Kanalisasi informasi dua arah akan berjalan lancar bila elite dan politikus itu tinggal satu kampung, bahkan serumah dengan rakyat. Layaknya keluarga sendiri, tentu tak perlu menyimpan rahasia, semua merasa perlu saling terbuka. Bahkan merasa senasib sepenanggungan sebagai anak bangsa, kendati memiliki tugas dan kewenangan berbeda, untuk bersama-sama membangun bangsa dan menyejahterakan semua warga.

Tak ada lagi program pemerintah yang hanya kumpulan keinginan, atau menjejalkan kumpulan teori kepada rakyat yang kadang tidak membutuhkan. Semua akan terhubung, tersambung, terkomunikasikan. Problematika dan derita masyarakat tidak direspons hanya dengan program propaganda atau kampanye yang membosankan oleh lembaga politik.

Solusi jitu akan muncul dari model kegiatan yang live in ini. Apalagi bila sinergi kegiatan itu menghadirkan semua unsur pengambil kebijakan: masyarakat, politikus, dan pemerintah maka akan memotong alur panjang birokrasi yang berbelit-belit. Keluhan masyarakat disampaikan, dikawal, dan diperjuangkan oleh politikus dengan lembaga legislatifnya yang kemudian diakseskan ke program pemerintah.

Contoh, pada musim tanam saat ini petani kesulitan memiliki alat pertanian yang memadai guna membajak sawah. Bila di tempat itu ada anggota DPR/ DPRD yang melihat dan mendengar keluhan itu, tentu ia membawa aspirasi petani sebagai sandingan musrenbang. Andai di lokasi juga ada pejabat pemerintah yang berkompeten, semisal dari Dinas Pertanian, atau bahkan Kementerian Pertanian maka langsung di tempat itu bisa dibuat komitmen agar kendala tersebut dimasukkan program tahun mendatang.

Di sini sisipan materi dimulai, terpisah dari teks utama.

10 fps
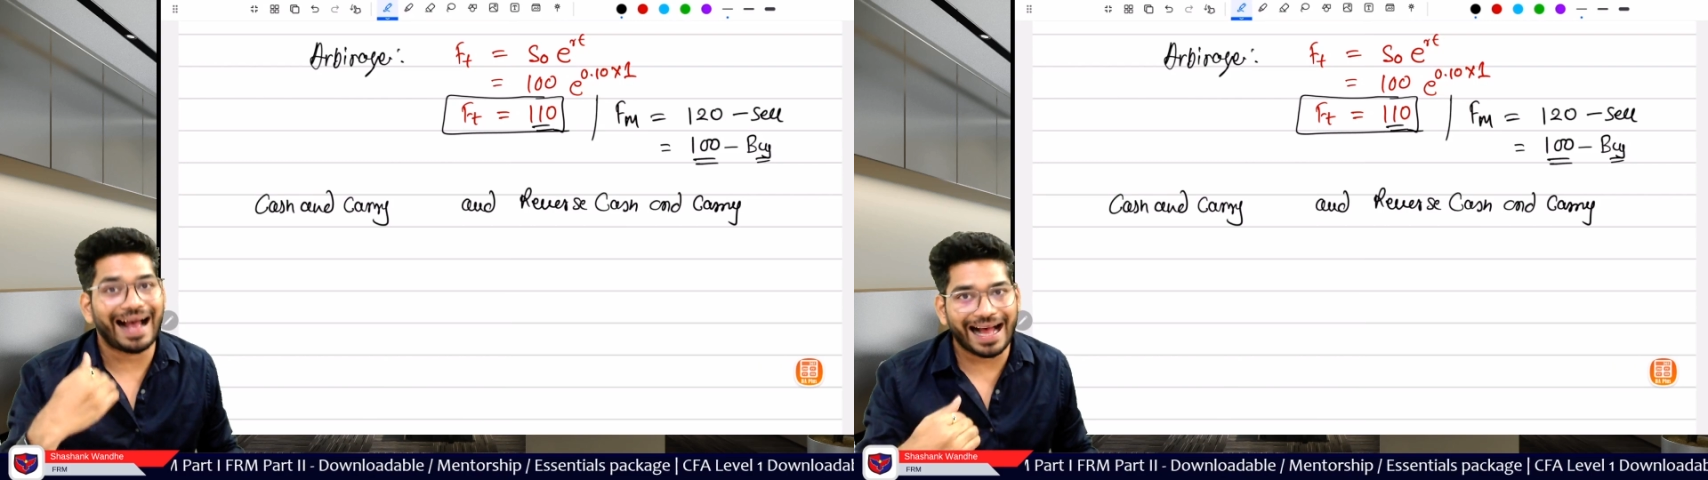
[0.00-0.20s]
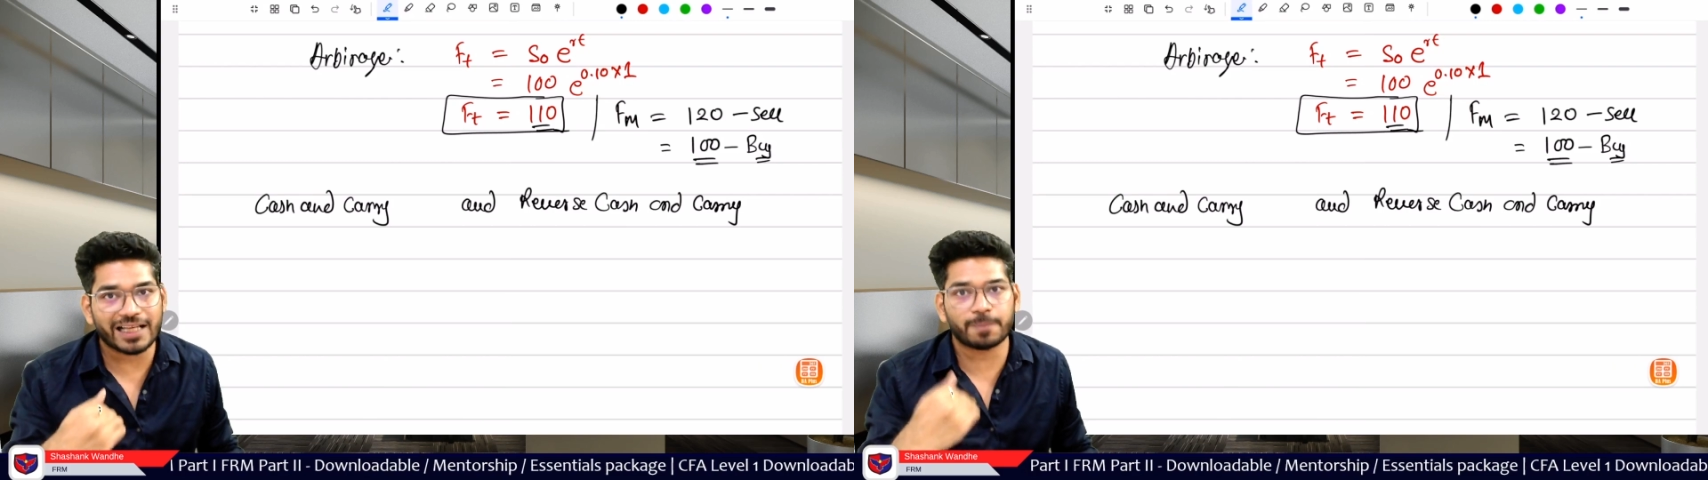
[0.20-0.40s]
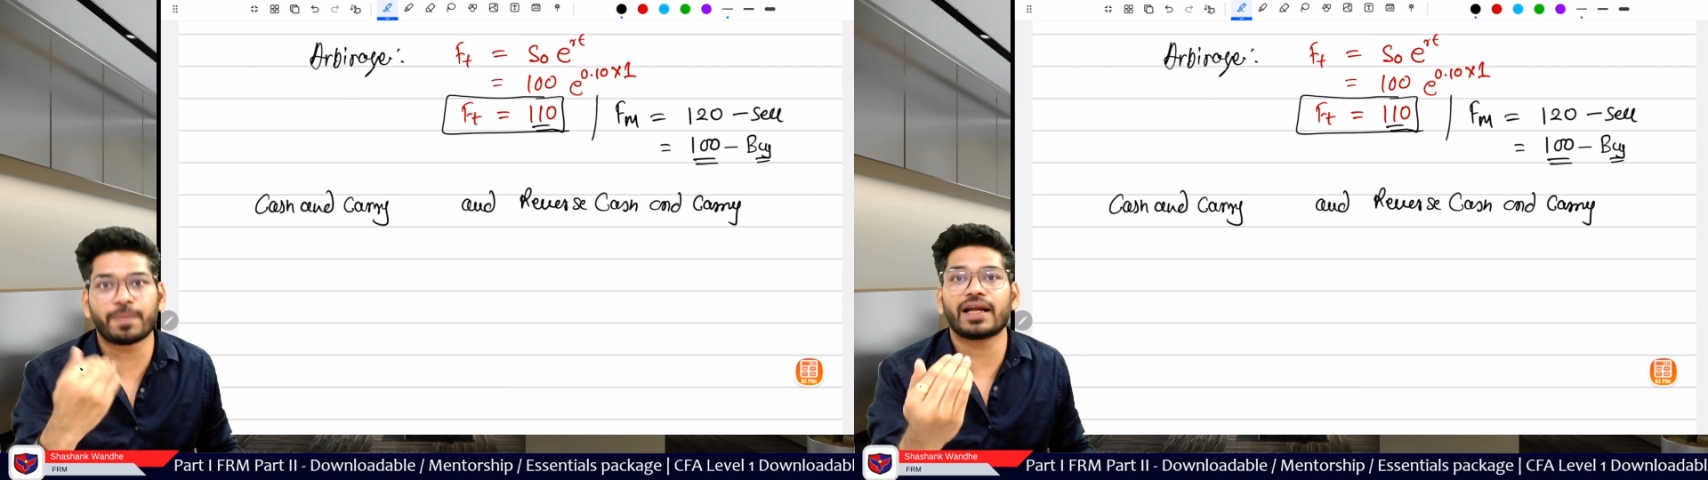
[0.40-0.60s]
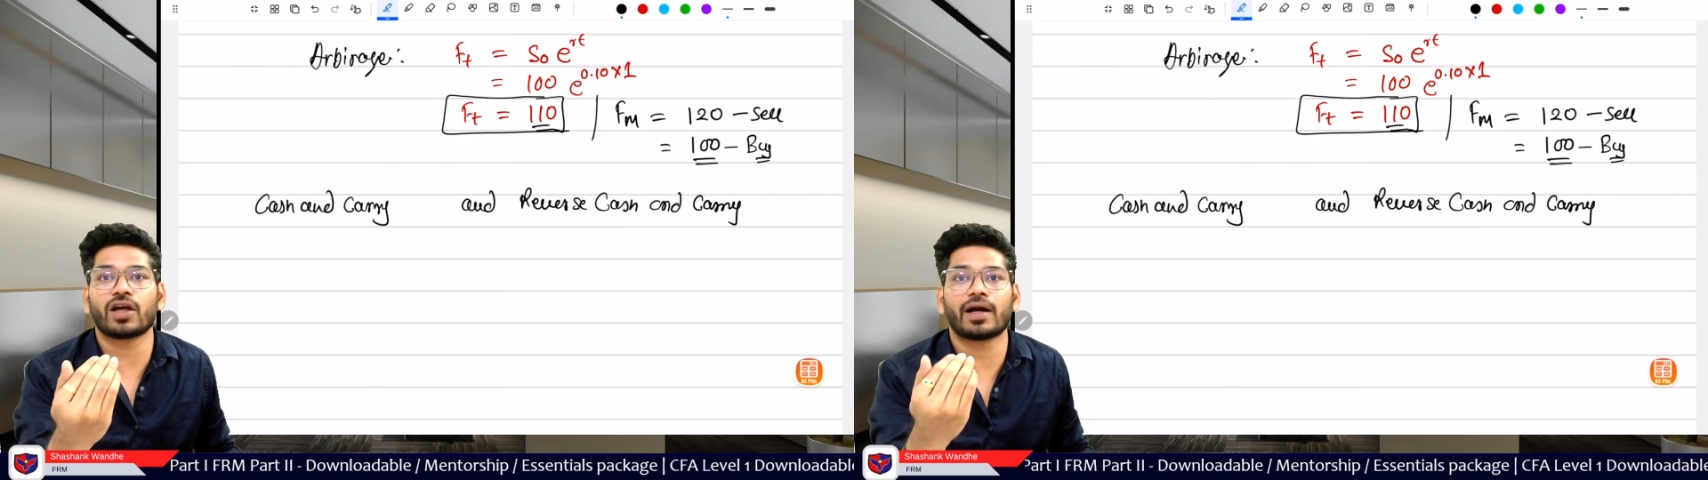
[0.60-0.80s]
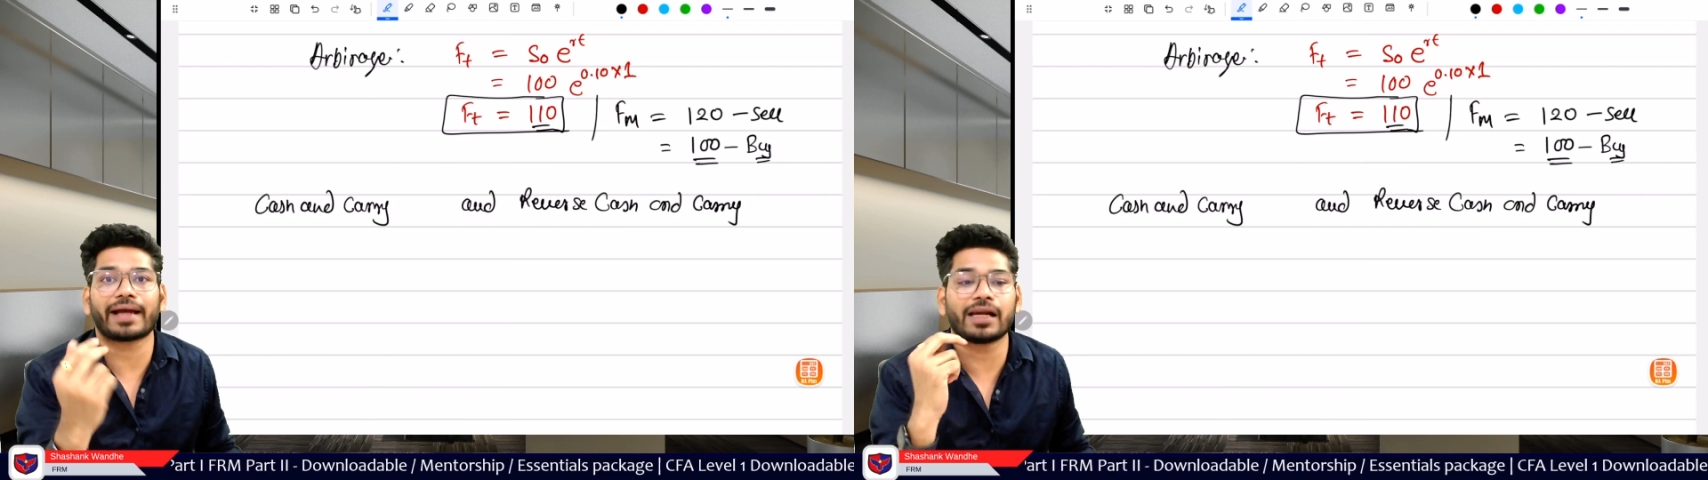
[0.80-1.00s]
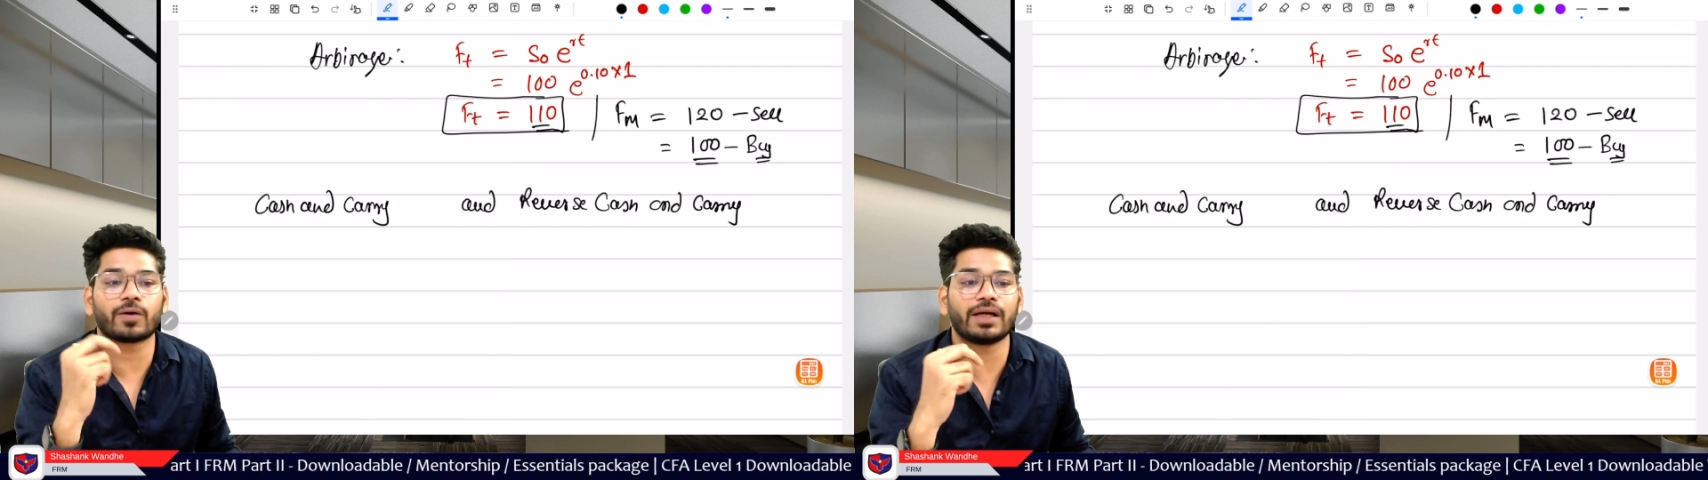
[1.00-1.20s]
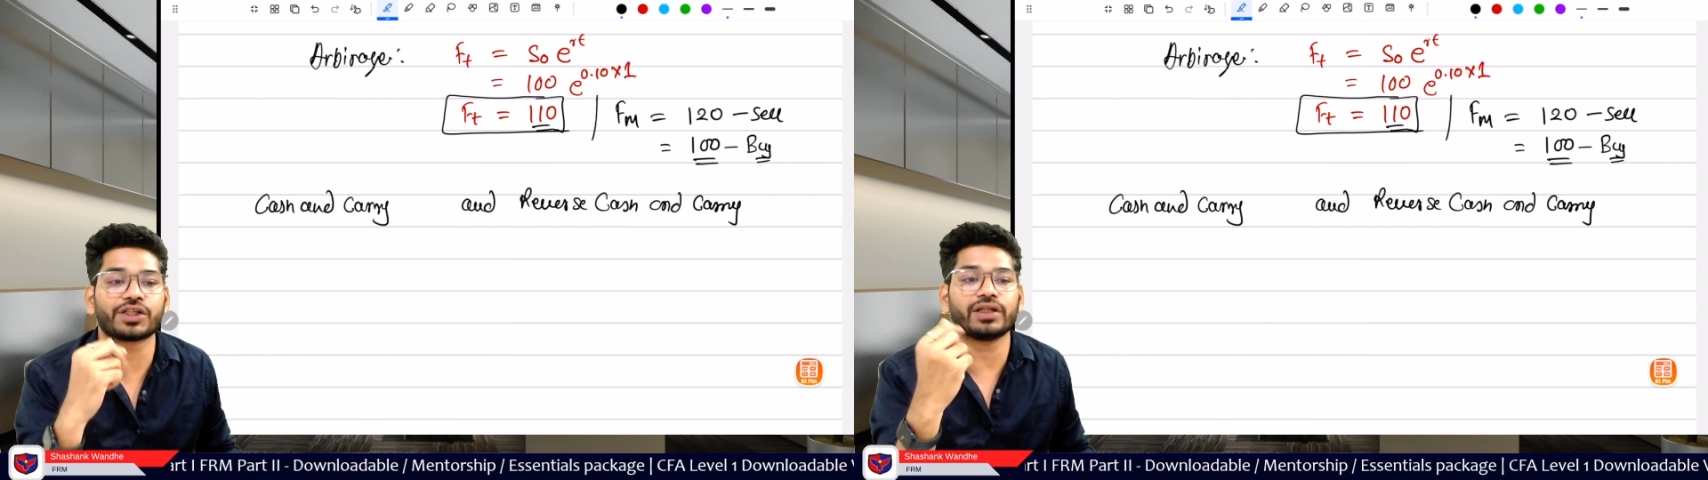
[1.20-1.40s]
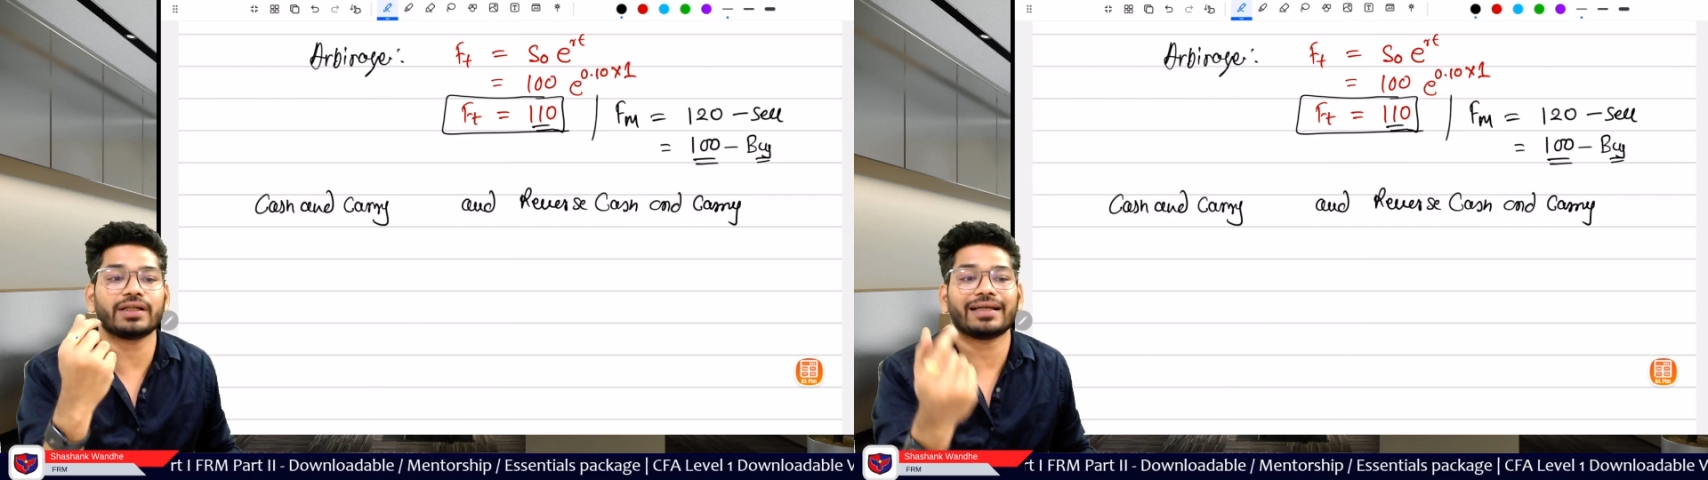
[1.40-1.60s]
As per your
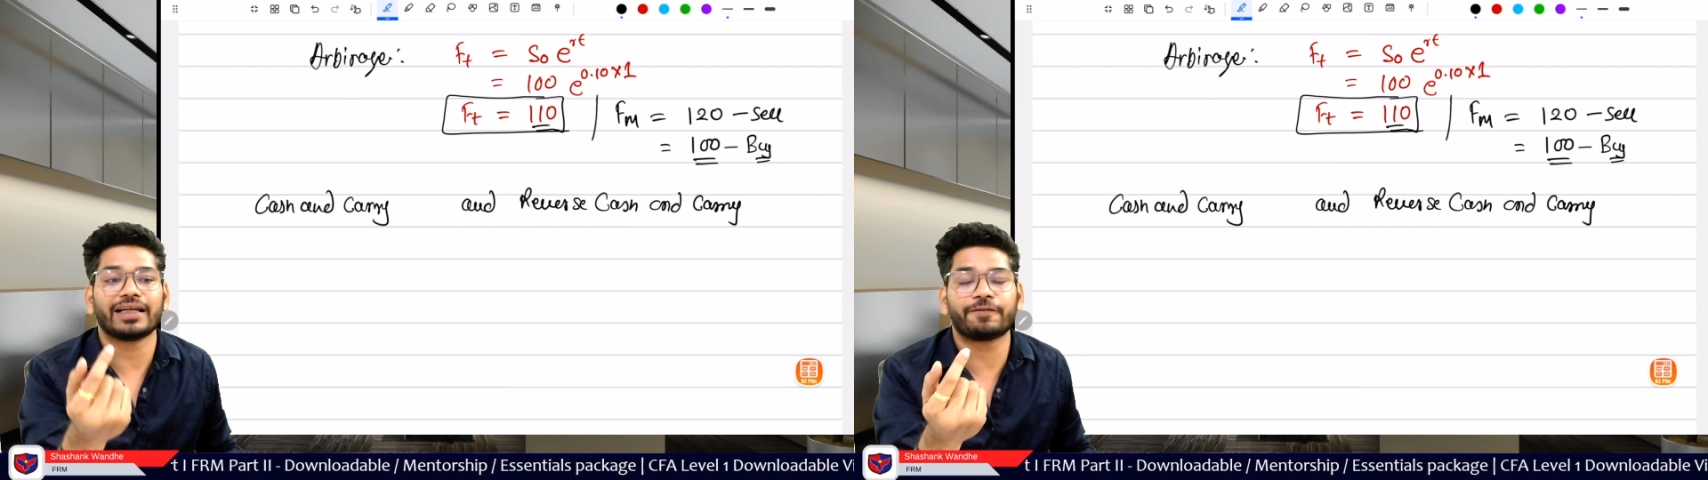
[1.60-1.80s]
calculation,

Bila ternyata sudah ada program tahun berjalan, termasuk alokasi anggarannya tapi penempatannya belum tertera maka langsung bisa diproses untuk mengakses digit anggaran itu. Konkretnya, dalam waktu relatif singkat petani bisa mendapat bantuan traktor tangan, dan itu berarti digit serta alokasi anggaran pemerintah disalurkan sesuai dengan yang membutuhkan.

Penerapan segi tiga praktis pengambilan kebijakan itu pada semua sektor, niscaya akan membangun rasa saling percaya lantaran masyarakat merasakan langsung manfaatnya. Semoga penerapan konsep ini lewat Muskerwil DPW PKS Jateng di Kajen Kabupaten Pekalongan pada 12-13 Januari 2013 bisa memberi sumbangsih dalam penyelenggaraan  pembangunan yang lebih bermanfaat dan tepat sasaran, serta bagi konsolidasi demokrasi.